Ask potential accountants: "What is the last piece of proactive advice you gave to a consultant client?" If they cannot answer, they are a compliance firm, not a strategic partner.

Industry Experience

Consultancy covers many sub-sectors: management consulting, IT consulting, engineering consulting, marketing consulting, financial consulting. Each has different expense patterns, contract structures, and tax issues. An accountant who works with IT contractors in Manchester may not be the best fit for a management consultant in Bristol. Look for someone who has worked with consultants in your specific field.

At Holloway Davies, our ICAEW qualified team works with consultants across every sector. We see the patterns and know the pitfalls.

Common Mistakes Consultants Make with Their Accounts

Here are the most frequent errors we see. Avoid them.

  • Mixing personal and business expenses. It is messy, it risks HMRC penalties, and it makes bookkeeping harder. Keep a separate business bank account and use it for everything business-related.
  • Ignoring the 24-month rule. Travel to a client site that lasts more than 24 months becomes a permanent workplace. Your travel costs stop being deductible. Your accountant should track this for you.
  • Taking too much dividend without planning. If your total income pushes you into higher rate tax, the dividend tax rate jumps from 8.75% to 33.75%. A little planning can save thousands.
  • Failing to register for VAT on time. If your turnover crosses £90,000 and you do not register within 30 days, HMRC can charge penalties. Your accountant should monitor your rolling turnover.
  • Not reviewing contracts for IR35. A contract that looks outside IR35 on paper might still be caught if your working practices suggest employment. A proper review covers both.

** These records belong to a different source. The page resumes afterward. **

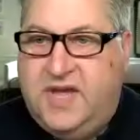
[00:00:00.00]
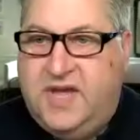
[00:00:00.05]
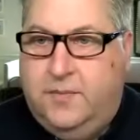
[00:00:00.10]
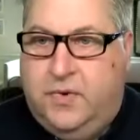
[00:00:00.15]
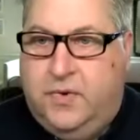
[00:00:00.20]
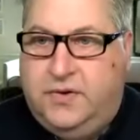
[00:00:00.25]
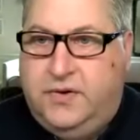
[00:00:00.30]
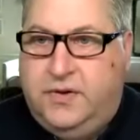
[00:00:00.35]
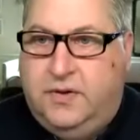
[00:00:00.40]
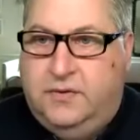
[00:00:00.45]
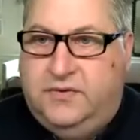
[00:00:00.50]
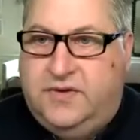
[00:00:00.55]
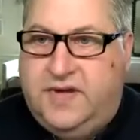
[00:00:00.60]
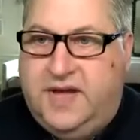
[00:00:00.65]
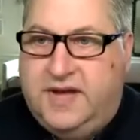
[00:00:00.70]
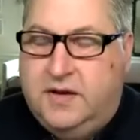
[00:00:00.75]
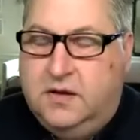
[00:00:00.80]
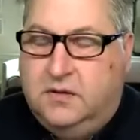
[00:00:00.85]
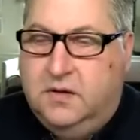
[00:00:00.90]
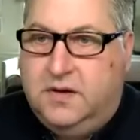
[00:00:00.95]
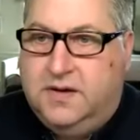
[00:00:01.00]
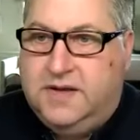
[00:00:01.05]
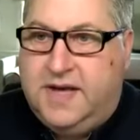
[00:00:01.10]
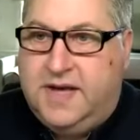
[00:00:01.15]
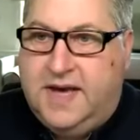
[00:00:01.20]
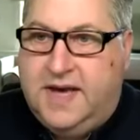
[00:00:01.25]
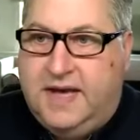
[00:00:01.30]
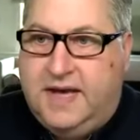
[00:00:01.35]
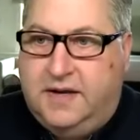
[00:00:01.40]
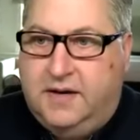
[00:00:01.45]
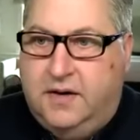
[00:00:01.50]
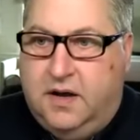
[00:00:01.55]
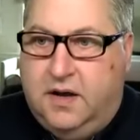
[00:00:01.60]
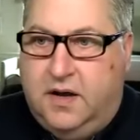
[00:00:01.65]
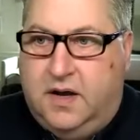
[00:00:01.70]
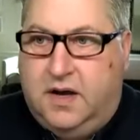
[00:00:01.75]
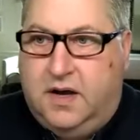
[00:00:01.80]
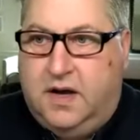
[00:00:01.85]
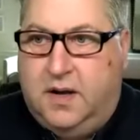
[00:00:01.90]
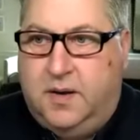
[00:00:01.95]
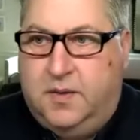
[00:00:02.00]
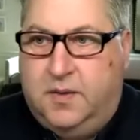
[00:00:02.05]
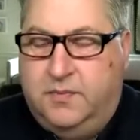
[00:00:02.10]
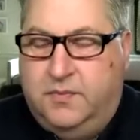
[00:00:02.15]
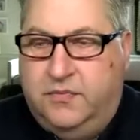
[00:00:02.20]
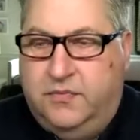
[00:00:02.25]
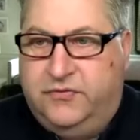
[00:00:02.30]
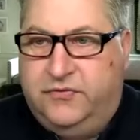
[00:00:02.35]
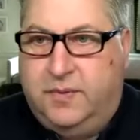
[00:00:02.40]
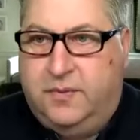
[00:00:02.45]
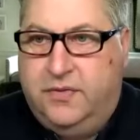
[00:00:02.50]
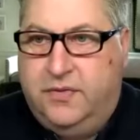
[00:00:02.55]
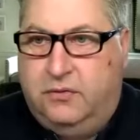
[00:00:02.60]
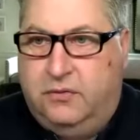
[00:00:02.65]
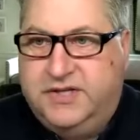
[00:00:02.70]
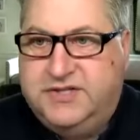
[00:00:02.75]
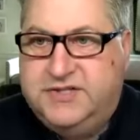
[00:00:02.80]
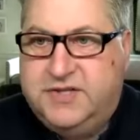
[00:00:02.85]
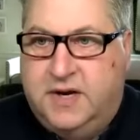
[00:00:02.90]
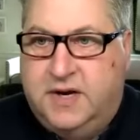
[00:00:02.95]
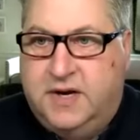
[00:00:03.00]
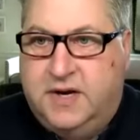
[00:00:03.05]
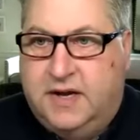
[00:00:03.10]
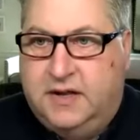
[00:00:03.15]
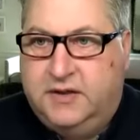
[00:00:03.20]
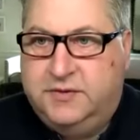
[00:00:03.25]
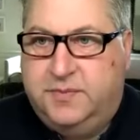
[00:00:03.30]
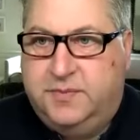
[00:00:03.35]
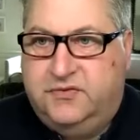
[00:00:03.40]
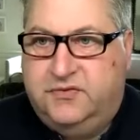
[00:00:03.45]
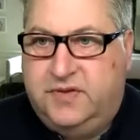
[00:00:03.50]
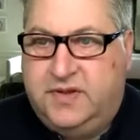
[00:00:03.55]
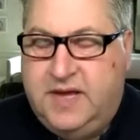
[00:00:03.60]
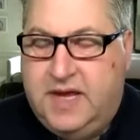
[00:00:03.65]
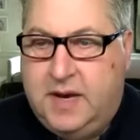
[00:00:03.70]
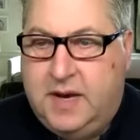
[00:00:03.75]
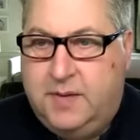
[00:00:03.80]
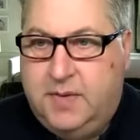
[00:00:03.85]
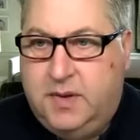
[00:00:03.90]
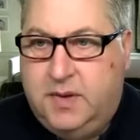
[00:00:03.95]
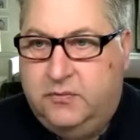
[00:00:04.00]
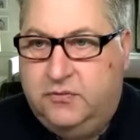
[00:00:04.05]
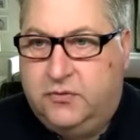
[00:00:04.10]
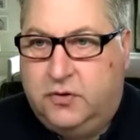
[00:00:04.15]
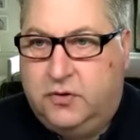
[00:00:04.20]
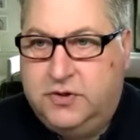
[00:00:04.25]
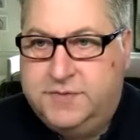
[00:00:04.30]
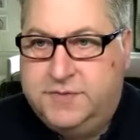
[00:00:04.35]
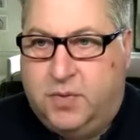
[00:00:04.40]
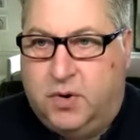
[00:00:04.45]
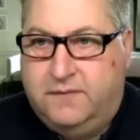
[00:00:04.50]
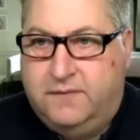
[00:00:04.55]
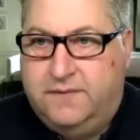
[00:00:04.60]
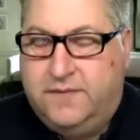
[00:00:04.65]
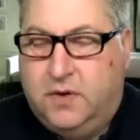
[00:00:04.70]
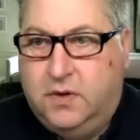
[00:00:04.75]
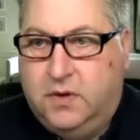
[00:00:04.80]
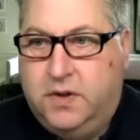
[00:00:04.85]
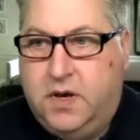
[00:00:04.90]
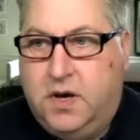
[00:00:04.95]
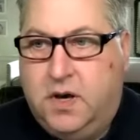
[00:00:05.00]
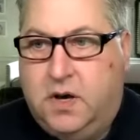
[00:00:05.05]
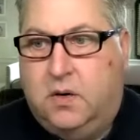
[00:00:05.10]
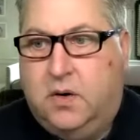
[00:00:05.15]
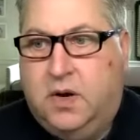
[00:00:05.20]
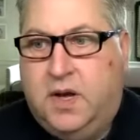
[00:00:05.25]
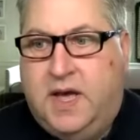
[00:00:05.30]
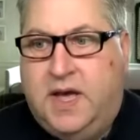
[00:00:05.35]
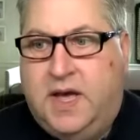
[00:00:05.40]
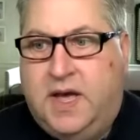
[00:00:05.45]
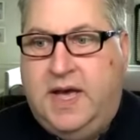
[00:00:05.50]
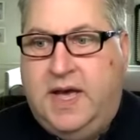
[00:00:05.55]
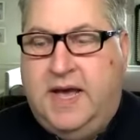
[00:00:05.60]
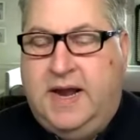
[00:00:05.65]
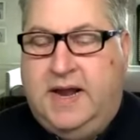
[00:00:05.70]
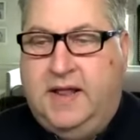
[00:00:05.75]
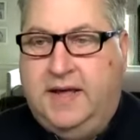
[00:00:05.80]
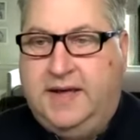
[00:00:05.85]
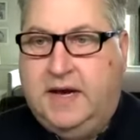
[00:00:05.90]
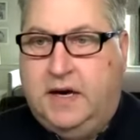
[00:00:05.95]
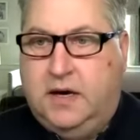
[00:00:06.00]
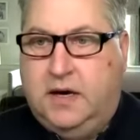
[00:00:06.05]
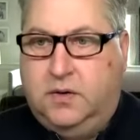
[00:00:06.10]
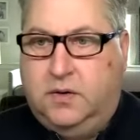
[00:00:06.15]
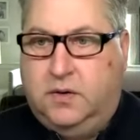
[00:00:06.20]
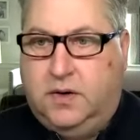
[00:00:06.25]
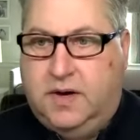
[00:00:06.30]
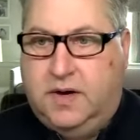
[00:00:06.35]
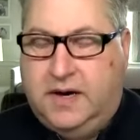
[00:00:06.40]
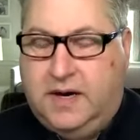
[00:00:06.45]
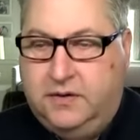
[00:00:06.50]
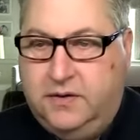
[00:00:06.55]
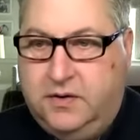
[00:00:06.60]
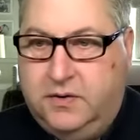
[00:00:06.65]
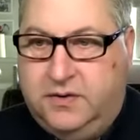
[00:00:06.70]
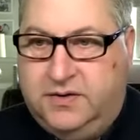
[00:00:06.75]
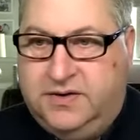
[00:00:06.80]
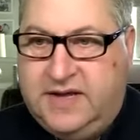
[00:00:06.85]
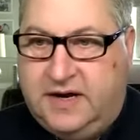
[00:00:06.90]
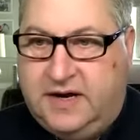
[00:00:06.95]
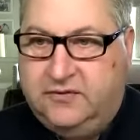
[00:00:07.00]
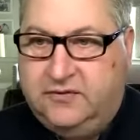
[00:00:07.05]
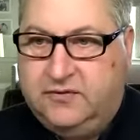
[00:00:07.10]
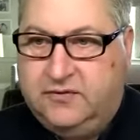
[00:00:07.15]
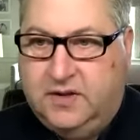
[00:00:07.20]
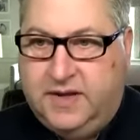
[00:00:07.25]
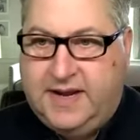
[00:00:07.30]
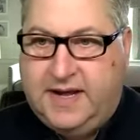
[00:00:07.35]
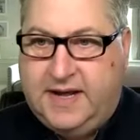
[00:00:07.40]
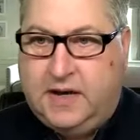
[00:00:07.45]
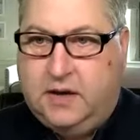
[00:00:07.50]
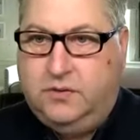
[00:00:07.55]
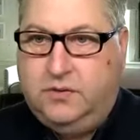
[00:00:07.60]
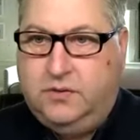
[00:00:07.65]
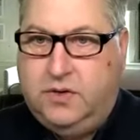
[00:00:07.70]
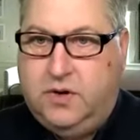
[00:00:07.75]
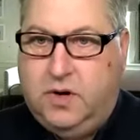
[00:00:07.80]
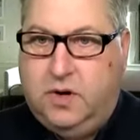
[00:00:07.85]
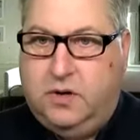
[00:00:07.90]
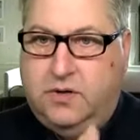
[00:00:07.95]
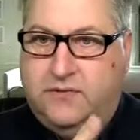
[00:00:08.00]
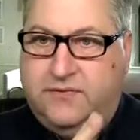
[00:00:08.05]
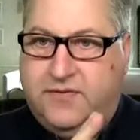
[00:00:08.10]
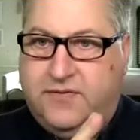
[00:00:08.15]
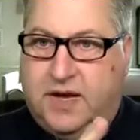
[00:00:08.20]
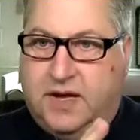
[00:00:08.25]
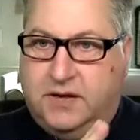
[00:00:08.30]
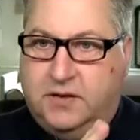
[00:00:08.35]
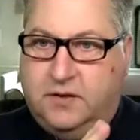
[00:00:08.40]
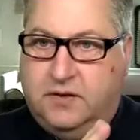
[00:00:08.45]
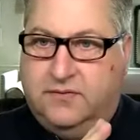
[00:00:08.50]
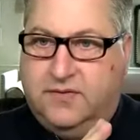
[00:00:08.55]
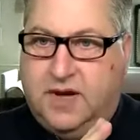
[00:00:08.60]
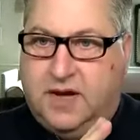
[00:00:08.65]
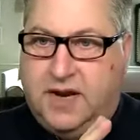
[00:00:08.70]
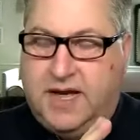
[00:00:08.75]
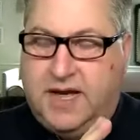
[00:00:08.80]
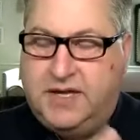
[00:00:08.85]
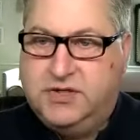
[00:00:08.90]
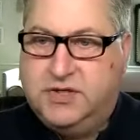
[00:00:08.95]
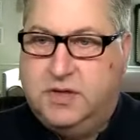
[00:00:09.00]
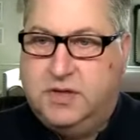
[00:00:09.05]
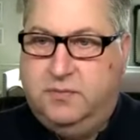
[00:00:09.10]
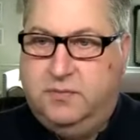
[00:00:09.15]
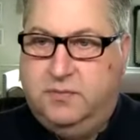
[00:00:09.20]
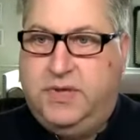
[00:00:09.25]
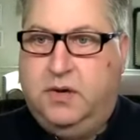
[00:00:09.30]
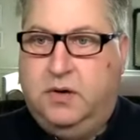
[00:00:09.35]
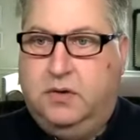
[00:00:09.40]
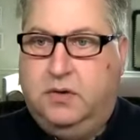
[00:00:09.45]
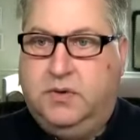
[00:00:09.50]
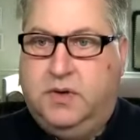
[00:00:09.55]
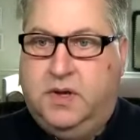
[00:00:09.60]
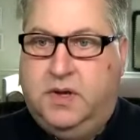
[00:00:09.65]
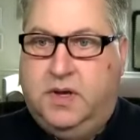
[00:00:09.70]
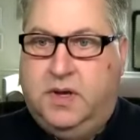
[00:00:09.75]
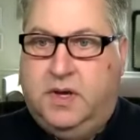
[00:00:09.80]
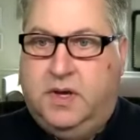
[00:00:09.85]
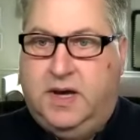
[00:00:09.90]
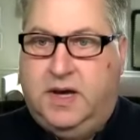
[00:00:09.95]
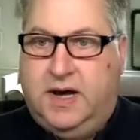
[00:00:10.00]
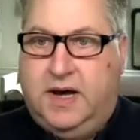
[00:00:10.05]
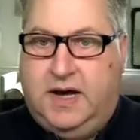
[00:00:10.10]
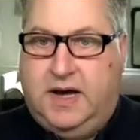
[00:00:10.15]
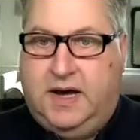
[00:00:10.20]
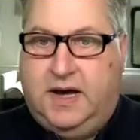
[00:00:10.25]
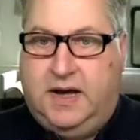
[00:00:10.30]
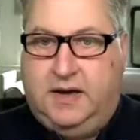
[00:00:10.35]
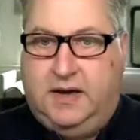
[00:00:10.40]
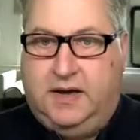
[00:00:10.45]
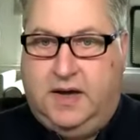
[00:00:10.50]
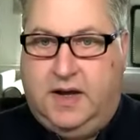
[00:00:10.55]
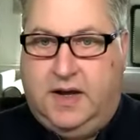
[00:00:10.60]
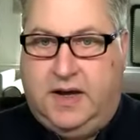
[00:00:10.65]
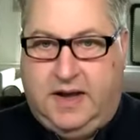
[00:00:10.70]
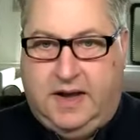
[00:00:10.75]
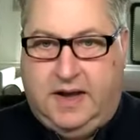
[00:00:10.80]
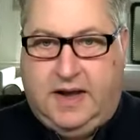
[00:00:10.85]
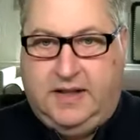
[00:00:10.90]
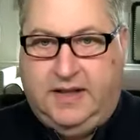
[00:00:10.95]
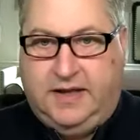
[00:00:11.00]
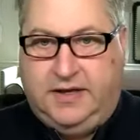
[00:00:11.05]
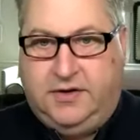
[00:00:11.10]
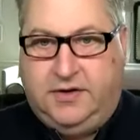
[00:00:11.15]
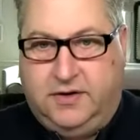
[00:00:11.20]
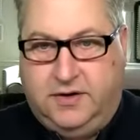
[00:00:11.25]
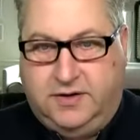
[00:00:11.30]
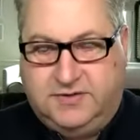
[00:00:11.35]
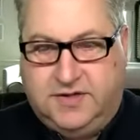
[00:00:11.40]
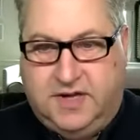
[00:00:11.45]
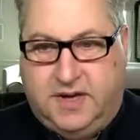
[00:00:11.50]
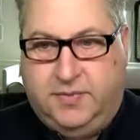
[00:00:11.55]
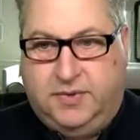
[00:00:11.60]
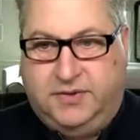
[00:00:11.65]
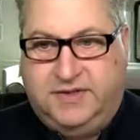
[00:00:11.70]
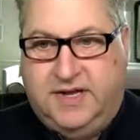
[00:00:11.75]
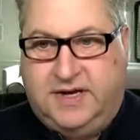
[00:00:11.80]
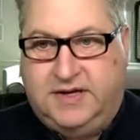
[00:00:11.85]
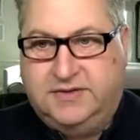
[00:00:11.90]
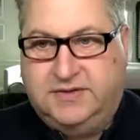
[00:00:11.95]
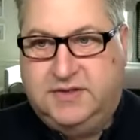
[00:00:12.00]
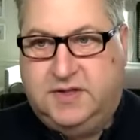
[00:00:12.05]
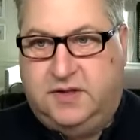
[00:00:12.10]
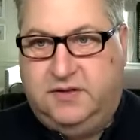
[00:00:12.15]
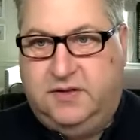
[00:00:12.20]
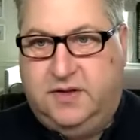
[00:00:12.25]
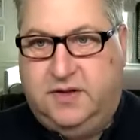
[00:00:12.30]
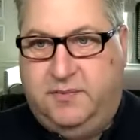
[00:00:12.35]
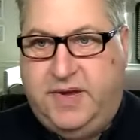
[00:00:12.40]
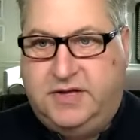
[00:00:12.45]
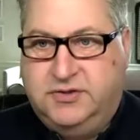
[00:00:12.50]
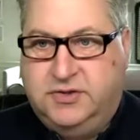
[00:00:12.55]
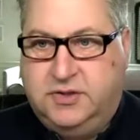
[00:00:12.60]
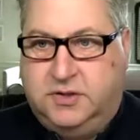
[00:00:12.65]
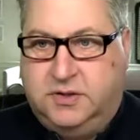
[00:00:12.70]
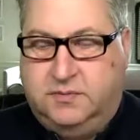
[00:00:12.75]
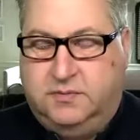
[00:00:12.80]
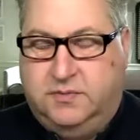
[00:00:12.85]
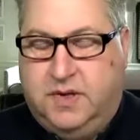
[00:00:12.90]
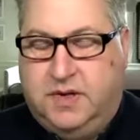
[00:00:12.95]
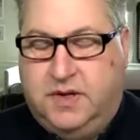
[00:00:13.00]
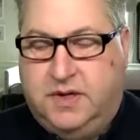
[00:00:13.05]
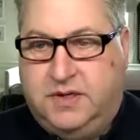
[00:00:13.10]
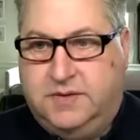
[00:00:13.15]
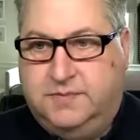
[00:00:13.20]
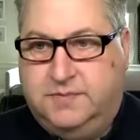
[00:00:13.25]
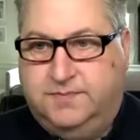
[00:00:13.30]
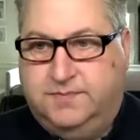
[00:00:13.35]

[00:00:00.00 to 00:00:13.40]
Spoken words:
when you take a look at some of the recent announcements in the IBM storage portfolio, and I like how you and Dennis laid out, you've got edge compute. I like your example, Dennis, the pendulumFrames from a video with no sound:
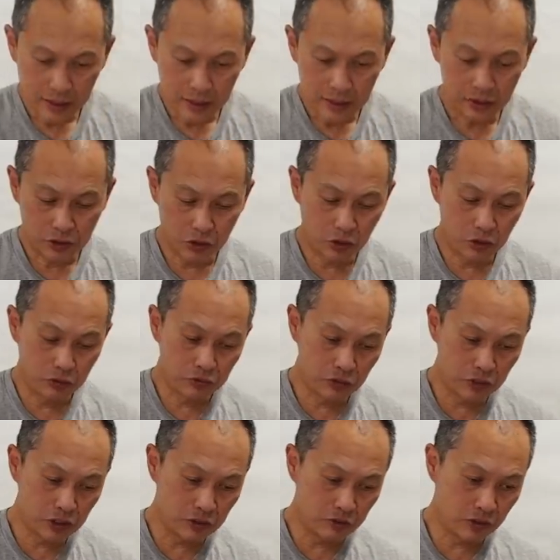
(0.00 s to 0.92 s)
So
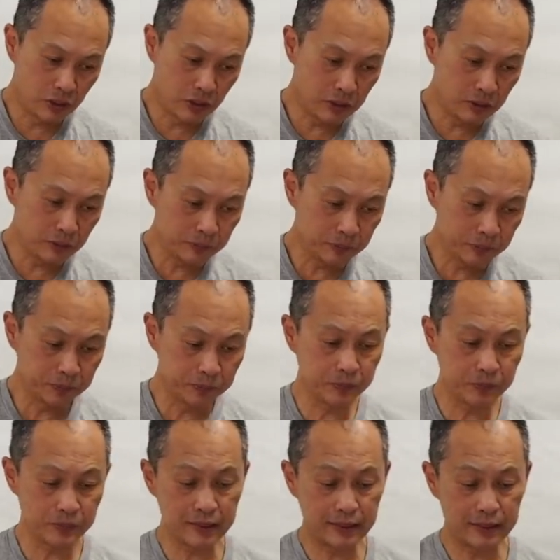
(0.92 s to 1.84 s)
first of all,
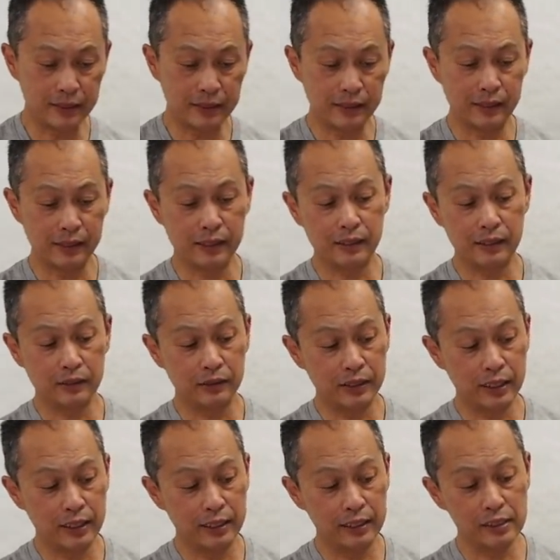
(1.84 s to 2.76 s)
uh,
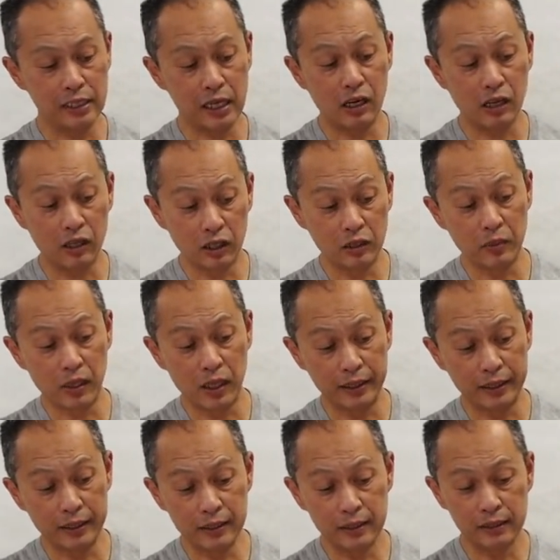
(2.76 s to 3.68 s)
it is a hard
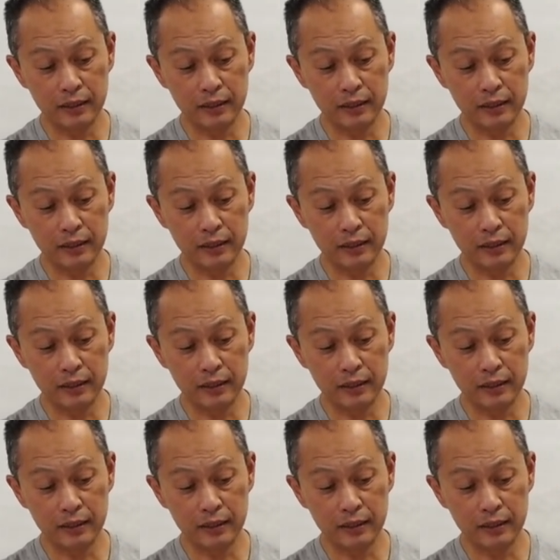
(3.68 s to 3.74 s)
body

When to Switch to a Specialist Accountant

If your current accountant is a generalist and you are starting to earn more, take on larger contracts, or work with clients who use the off-payroll rules, it is time to switch. The same applies if you are about to incorporate for the first time. The incorporation process has tax implications that a generalist may not handle well.

Switching accountants is straightforward. Your new firm handles the professional clearance letter to your old one, requests the necessary files, and takes over from there. It usually takes two to four weeks.

If you are a sole trader or partnership considering incorporation, read our guide on incorporation and structure first. It covers the tax implications, the costs, and the timing.

How Much Does a Specialist Accountant Cost?

Fees vary by location, complexity, and the level of service. For a consultant with a limited company, expect to pay between £100 and £250 per month for a full-service package. That typically includes:

  • Unlimited advice on tax, IR35, and expenses
  • Quarterly management accounts and VAT returns
  • Year-end accounts and corporation tax return (CT600)
  • Personal tax return (SA100)
  • Payroll processing (PAYE and RTI)
  • Software licences for Xero or FreeAgent

Some firms charge extra for contract reviews, HMRC enquiry insurance, or specialist advice like R&D tax credits. Ask for a full breakdown before you sign up.

At Holloway Davies, we offer transparent pricing with no hidden extras. Contact us for a tailored quote based on your specific situation.

Final Thoughts

Choosing the right accountant is one of the most important decisions you will make as a consultant. A generalist will keep you compliant. A specialist accountant for consultants will keep you compliant and help you pay less tax, avoid IR35 traps, and plan for growth.

If your turnover crossed the VAT threshold in the last 30 days, register inside the 30-day window. If you are approaching the 24-month mark at a client site, start planning your travel expense strategy now. And if you are not getting proactive advice from your current accountant, it is time to look for one who will.